SELECT dept_id, AVG(salary) FROM employee GROUP BY dept_id;
Result:
| dept_id | avg_salary |
|---|---|
| 10 | 55000 |
| 20 | 62500 |
5. GROUP BY Execution Flow
SQL execution order (simplified):
FROM
WHERE
GROUP BY
HAVING
SELECT
ORDER BY
Steps:
- Read rows from table
- Apply WHERE filter
- Group rows by GROUP BY column
- Apply aggregation functions
- Apply HAVING filter
- Return results
6. Multiple Column GROUP BY
Grouping can be done using multiple columns.
Example:
SELECT dept_id, manager_id, COUNT(*) FROM employee GROUP BY dept_id, manager_id;
This creates groups based on the combination of both columns.
7. HAVING Clause
HAVING is used to filter grouped results.
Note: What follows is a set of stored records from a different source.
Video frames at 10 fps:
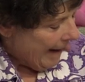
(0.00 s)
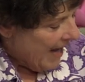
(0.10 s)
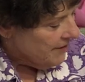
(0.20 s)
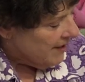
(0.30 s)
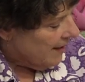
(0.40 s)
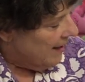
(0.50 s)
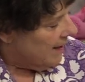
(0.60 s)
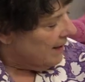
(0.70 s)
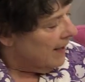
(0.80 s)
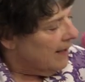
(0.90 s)
And
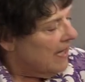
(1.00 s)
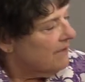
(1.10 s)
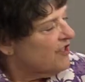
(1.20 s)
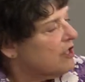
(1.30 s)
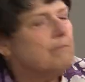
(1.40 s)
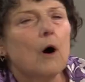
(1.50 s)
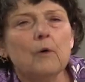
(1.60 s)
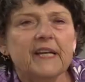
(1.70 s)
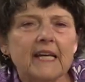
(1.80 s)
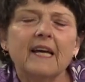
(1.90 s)
if
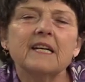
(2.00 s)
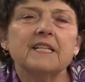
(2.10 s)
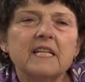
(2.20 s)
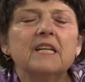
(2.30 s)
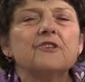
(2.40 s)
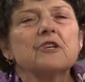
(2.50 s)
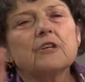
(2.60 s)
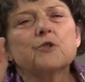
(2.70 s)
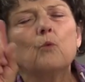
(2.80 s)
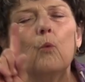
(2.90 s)
Smokey can teach
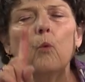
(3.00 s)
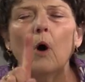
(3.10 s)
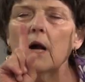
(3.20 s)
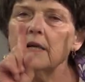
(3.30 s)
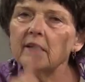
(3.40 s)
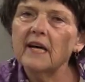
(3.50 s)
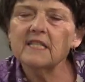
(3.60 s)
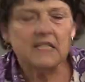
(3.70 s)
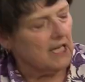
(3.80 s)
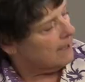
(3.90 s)
us one
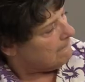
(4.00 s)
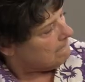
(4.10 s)
lesson,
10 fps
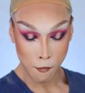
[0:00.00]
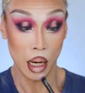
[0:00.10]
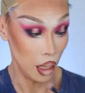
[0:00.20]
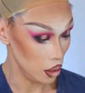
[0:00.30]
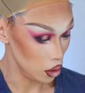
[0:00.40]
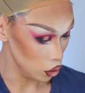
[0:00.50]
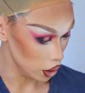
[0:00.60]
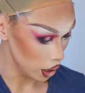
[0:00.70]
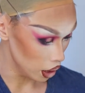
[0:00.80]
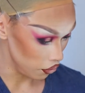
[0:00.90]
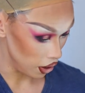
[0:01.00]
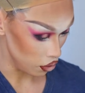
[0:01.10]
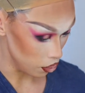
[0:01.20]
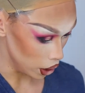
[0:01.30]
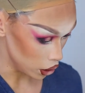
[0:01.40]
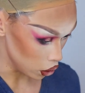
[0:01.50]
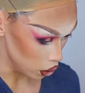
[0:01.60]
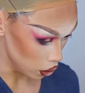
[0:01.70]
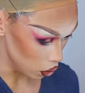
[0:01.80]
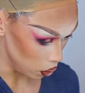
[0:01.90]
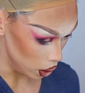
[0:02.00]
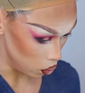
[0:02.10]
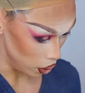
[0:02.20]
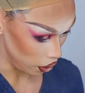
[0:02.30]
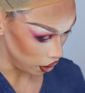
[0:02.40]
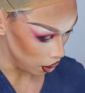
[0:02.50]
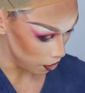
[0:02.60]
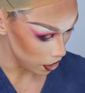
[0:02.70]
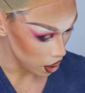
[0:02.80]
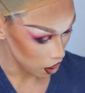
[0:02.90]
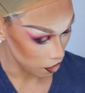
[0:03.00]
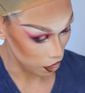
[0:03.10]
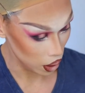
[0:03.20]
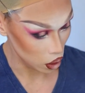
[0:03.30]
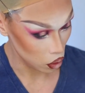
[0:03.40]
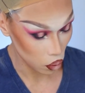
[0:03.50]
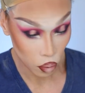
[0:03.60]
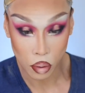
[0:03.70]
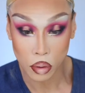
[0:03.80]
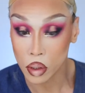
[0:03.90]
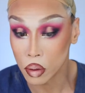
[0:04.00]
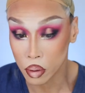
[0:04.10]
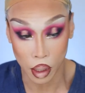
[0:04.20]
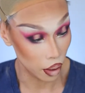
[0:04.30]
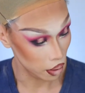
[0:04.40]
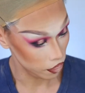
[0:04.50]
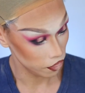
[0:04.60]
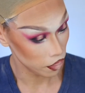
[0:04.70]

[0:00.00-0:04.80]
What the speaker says: And this, using another fluffy brush, gonna go in with BU also, the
- WHERE filters rows before grouping
- HAVING filters groups after aggregation
Example:
SELECT dept_id, COUNT(*) FROM employee GROUP BY dept_id
HAVING COUNT(*) > 5;
Only departments with more than 5 employees will appear.
8. WHERE vs HAVING
| Feature | WHERE | HAVING |
|---|---|---|
| Applied on | Rows | Groups |
| Execution stage | Before GROUP BY | After GROUP BY |
| Uses aggregation | Not allowed | Allowed |
| Performance | Faster | Slightly slower |
Example:
Using WHERE
SELECT dept_id, COUNT(*) FROM employee WHERE salary > 50000 GROUP BY dept_id;
First filters rows → then groups.
Using HAVING
SELECT dept_id, COUNT(*) FROM employee GROUP BY dept_id HAVING COUNT(*) > 5;
Groups first → then filters groups.
9. Selecting Columns with GROUP BY
Rule:
Every column in SELECT must be either:
- in GROUP BY
- or used inside an aggregation function
Invalid query:
SELECT dept_id, name, AVG(salary) FROM employee GROUP BY dept_id;
Reason:
- name is neither aggregated nor grouped.
Correct version:
SELECT dept_id, AVG(salary) FROM employee GROUP BY dept_id;
10. GROUP BY with ORDER BY
Results can be sorted.
Example:
SELECT dept_id, COUNT(*) FROM employee GROUP BY dept_id ORDER BY COUNT(*) DESC;
Departments with the highest employee count appear first.
11 Summary
- GROUP BY groups rows based on column values.
- Aggregation functions operate per group.
- WHERE filters rows before grouping.
- HAVING filters grouped results.
- Columns in SELECT must either be grouped or aggregated.